Подобно всем историческим процессам, война — и тем более война гражданская — подчинена закону инерции. Поэтому никто не удивился, когда в Кронштадте заговорили пушки. Орудия глухо вздыхали где-то в стороне залива, петербуржцы прислушивались к ним, останавливаясь на улицах, перешептываясь в очередях или открывая фортки своих окон, прислушивались без удивления без страха и без надежд. Какие еще испытания, какая радость могли принести эти новые выстрелы, новая кровь на льду. С наступлением ночи, когда гасло электричество, петербуржцы, забыв о Кронштадте, забыв о пушках, ложились спать, голодные, как всегда, и равнодушные. Больные умирали; роженицы рождали мертвых и недоносков — без волос, без ногтей, рахитиков и слепцов; любовники целовались. Падал сырой, предвесенний снег; от корней дерев, еще убеленных зимой, подымались по стволам соки возрождения…
В квартире на Фурштадской среди книг, разбросанных повсюду, Коленька Хохлов, писатель Апушин, хранитель музея Генрих Адамович Штеккер, профессор Института Мастеров Сценических Постановок Сашура Гольцев, комментатор Аристофана Яков Платонович Вотье, два Серапионовых брата и две машинистки — Люся Ключарева и Липочка Липская — слушали удары канонады, читали ультиматум Троцкого и взвешивали силы обеих сторон, когда появился, почти вбежал журналист в матросской шинели.
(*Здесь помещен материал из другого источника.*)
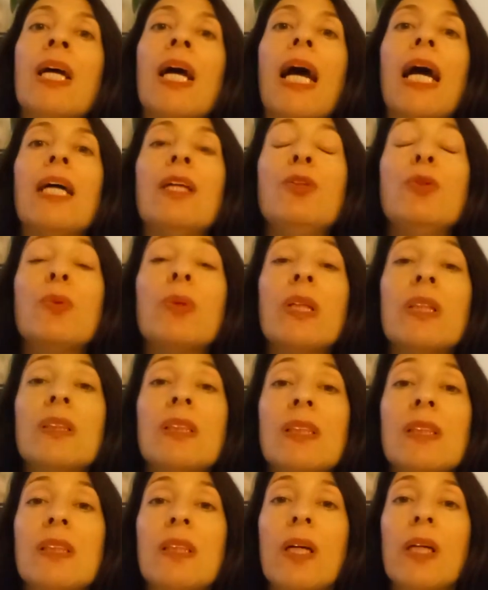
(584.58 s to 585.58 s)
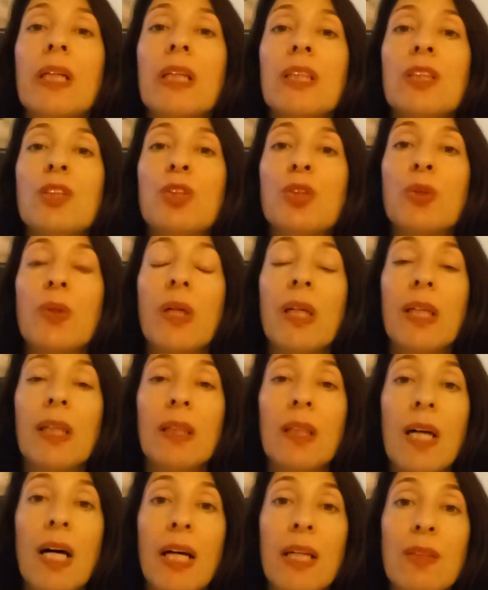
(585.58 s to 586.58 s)
and you can start enjoying
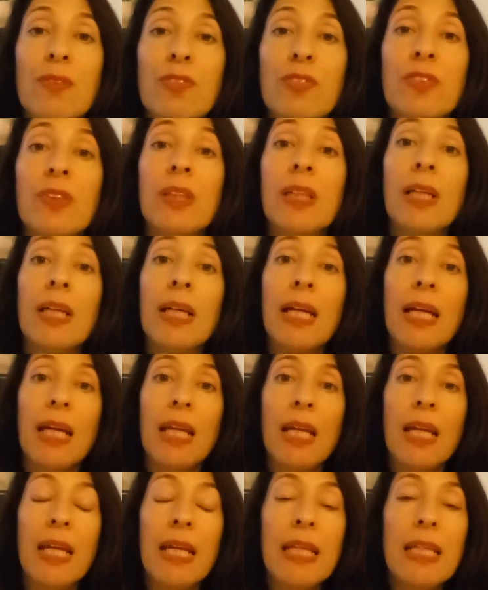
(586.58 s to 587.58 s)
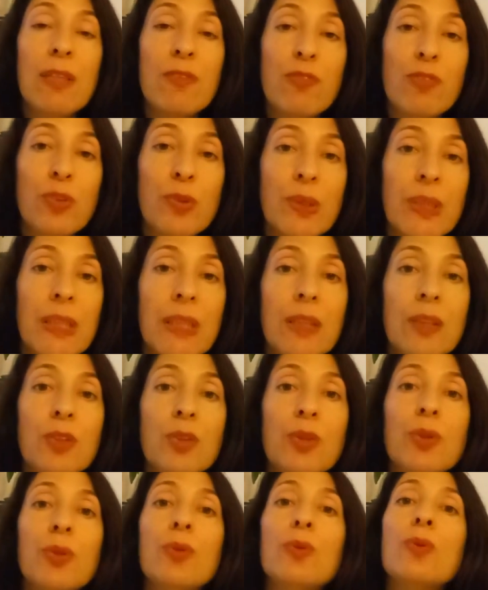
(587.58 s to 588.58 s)
life. And if you need
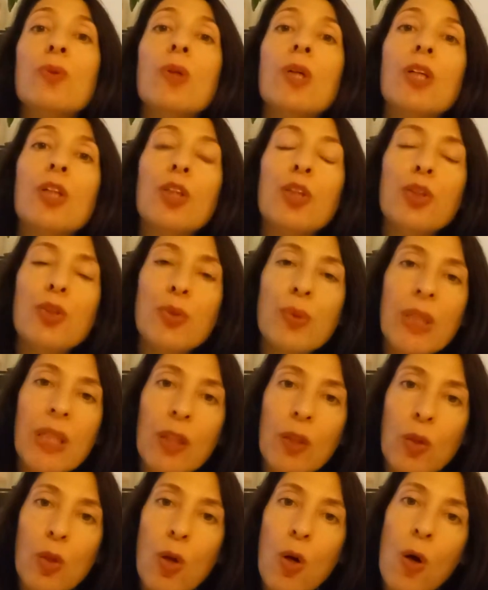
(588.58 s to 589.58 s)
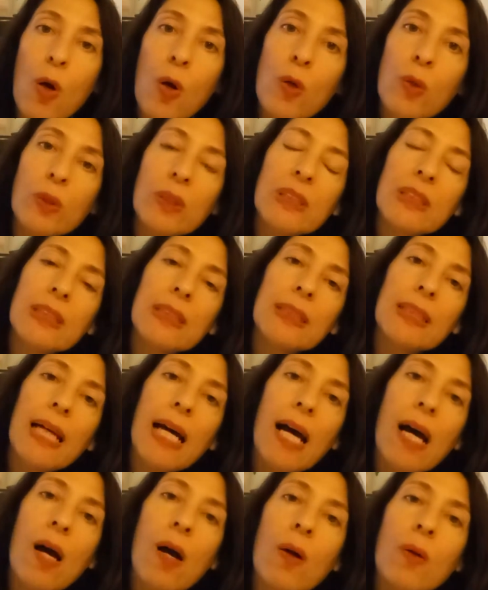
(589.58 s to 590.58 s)
to, you can coax it
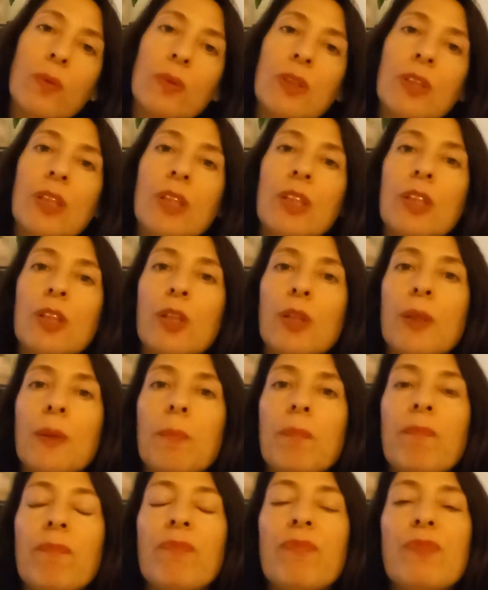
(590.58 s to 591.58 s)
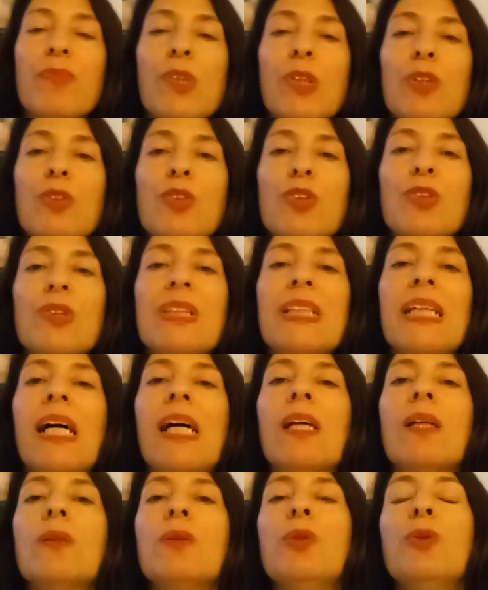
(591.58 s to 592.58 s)
out to
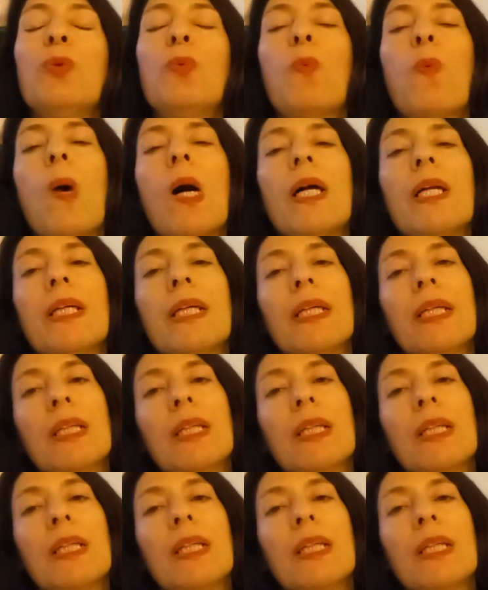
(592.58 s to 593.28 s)
tell you what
— Товарищи! — воскликнул он. — Я принес вам самую свежую новость: тустеп умер, да здравствует фокстрот!
Журналист присел к роялю и исполнил первый советский фокстрот:
Обернувшись к собравшимся, он прибавил:
— Если бы очаровательную Наташу не застукали на границе, мы могли бы с успехом выступить с ней в Доме Литераторов. И только после того, как все разошлись, потому что ни у кого не было ночного пропуска, пришел Дэви Шапкин, у которого пропуск имелся.
— Знаешь что? — сказал Шапкин. — О падении Кронштадта бабушка надвое сказала. Мне что-то не нравится. Шапкину что-то не очень нравится. Такого кацапского дворянчика, как ты, я знаю, пальцем не тронут. Я бы хотел на эти дни поторчать у тебя. Ты понимаешь: мне же нужно сохранить себя для революции.
Коленька Хохлов приподнял угол скатерти и, показав под стол, ответил:
— Лезь.
20
Квартирка Нуси Струковой пропахла эфиром. Человек десять, тесно прильнув друг к другу, лежат поперек дивана. Женщины полураздеты, платья их расстегнуты, ноги не прикрыты. Время от времени отдельные пары уходят в соседнюю комнату, даже не притворив за собой дверь. Вернувшись, снова ложатся на диван и капают эфир на вату. На ковре у камина в полузабытьи дочка священника Триодина целуется с балериной Герц. Через них шагают люди в крагах и кожаных куртках. Балерина Герц встает, потягивается, скидывает с себя юбку и вновь опускается рядом с Триодиной. В соседней комнате тлеет фитилек в банке из-под лавровишневых капель, тонет в зеркале шкафа, смутно отражающем раскинутые женские ноги и над ними красное комиссарское галифе; в гостиной колышется слабое зарево камина, вспыхивают фиолетовые протуберанцы. С улицы доносится далекий гул канонады.
В два часа ночи под окном рявкает автомобильный гудок.
— Пора, — говорит Юрик Дивинов, — сегодня к утру мы возьмем Кронштадт.
Коленька Хохлов приподымается на локтях:
— Ты уверен?
— Ступайте к черту с вашим Кронштадтом! — кричит Нуся Струкова. — К черту, к черту, к черту!
— Хочешь пари? — продолжает Дивинов. — Застегивайся, в машине места хватит.
Ночь холодна, мартовский ветер влажен. Торпедо, увеличивая ход, вырывается за город. Дивинов, под действием кокаина, возбужден до крайности. У Хохлова на свежем воздухе начинается похмелье, слабость и головокружение; привкус эфира вызывает тошноту. Коленька старается сидеть неподвижно. Ему кажется, что он сделан из тонкого стекла, звенящего при соприкосновении с ветром. На поворотах Коленька испытывает ужас от сознания собственной хрупкости: Коленька может рассыпаться, как елочный шар. Дома и вооруженные отряды пролетают на качелях. Две-три звезды-сверкающие рыбки — ныряют и плавают в небе. Ночь построена из хрусталя, она так же холодна и непрочна, как Коленька.